Flash storage ensures reliability

Disk reliability has long been an issue for broadcasters. When disk failures occur in play-to-air servers — the most critical part of the on-air infrastructure — it can mean going “black to air” for millions of viewers. Even with the redundancy of mirrored or parity-protected configurations, broadcast engineers must still wait for disks to rebuild while hoping the rest of the system stays intact. Now, in a new study by Carnegie Mellon University, “Disk failures in the real world: What does an MTTF of 1,000,000 hours mean to you?,” researchers Bianca Schroeder and Garth A. Gibson confirm what broadcasters have suspected: Disk drives fail at rates six times higher than those reported by vendors.

Things will only get worse with HD. Moving from 15Mb/s SD to 50Mb/s HD, the same TV show will take up to three times more storage capacity. Three times as many disks will make it three times more likely that a disk-based server will fail.

To reduce failure rates, vendors have tried replacing disk with solid-state solutions, i.e., devices with no moving parts, which is where almost all disk failures occur. Flash is an obvious candidate because, like disk, it holds data after the power goes off. Flash also consumes less power than disk, produces less heat and is quiet by comparison.

This is the logic behind flash-assisted storage technology, server clustering with flash modules replacing disk drives on all play-to-air servers. Due to unique data striping, over all nodes in a cluster and all modules in a node, both I/O and reliability are extremely high. The solution's managed reads and writes optimize performance and avoid write hot spots that can exhaust flash prematurely. Flash-assisted storage is also economical because it combines a disk-based nearline cluster for ingest with a flash-based play-to-air cluster for high availability.

Disk's inherent risk

Broadcasters' demands for a better way to store content follow years of dissatisfaction with what many see as high disk failure rates. The Carnegie Mellon University study has confirmed that disks do suffer high failure rates.
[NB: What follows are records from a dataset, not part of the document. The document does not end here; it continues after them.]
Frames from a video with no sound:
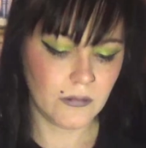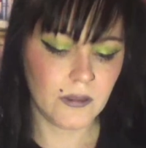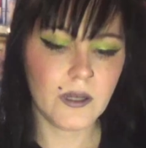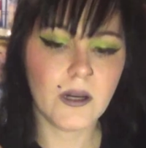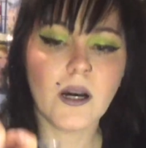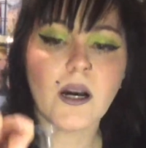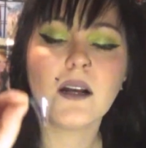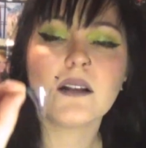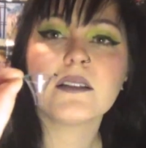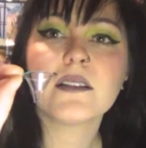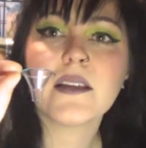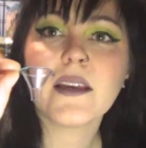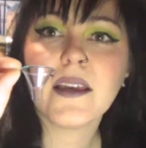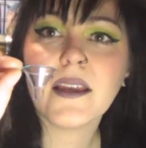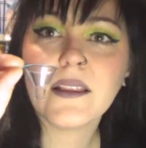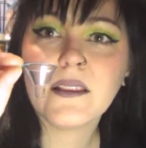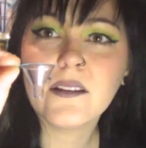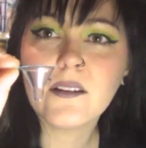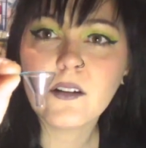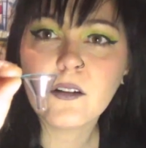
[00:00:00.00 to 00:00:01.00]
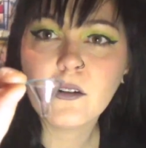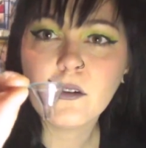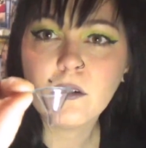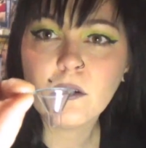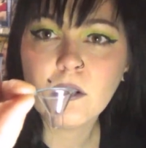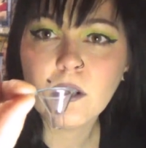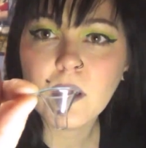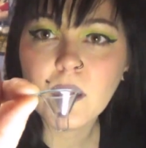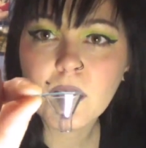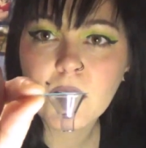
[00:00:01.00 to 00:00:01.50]
Got a
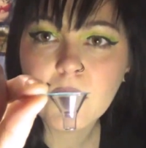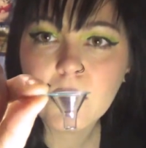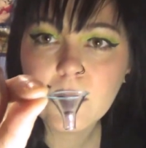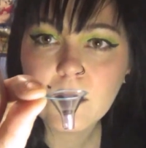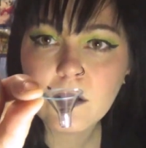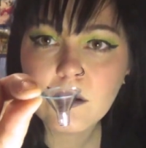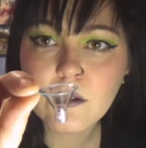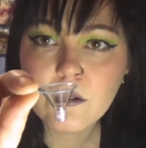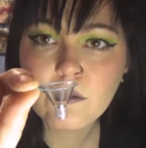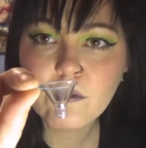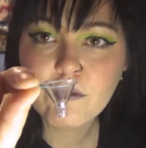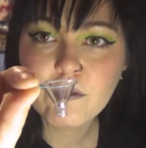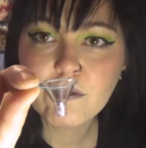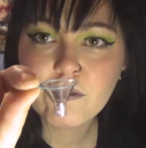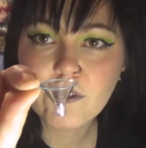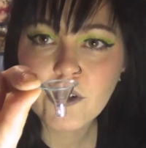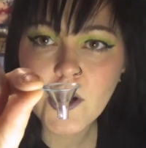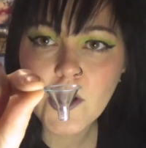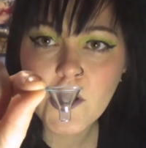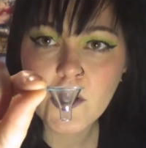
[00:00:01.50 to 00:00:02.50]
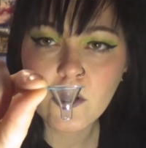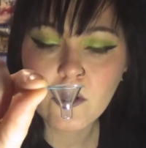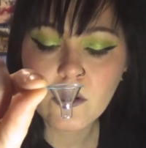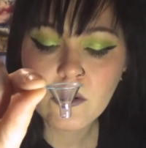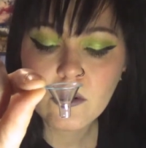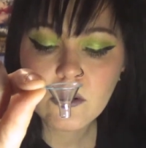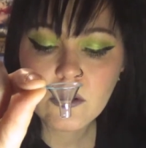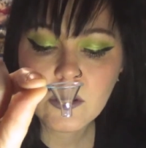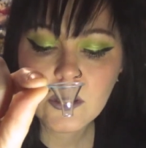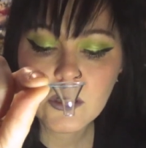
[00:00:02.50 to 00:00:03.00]
little funnel.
Using vendor return merchandise authorization (RMA) data, the researchers measured actual disk failure rates in the field against two key benchmarks: annual failure rate (AFR) and mean time to failure (MTTF). Among the findings:

Disk AFRs typically exceed 1 percent, with 2 to 4 percent common and up to 13 percent on some systems.
Field replacement rates of systems are significantly higher than expected based on data sheet MTTFs (by two to 10 times for drives less than five years old).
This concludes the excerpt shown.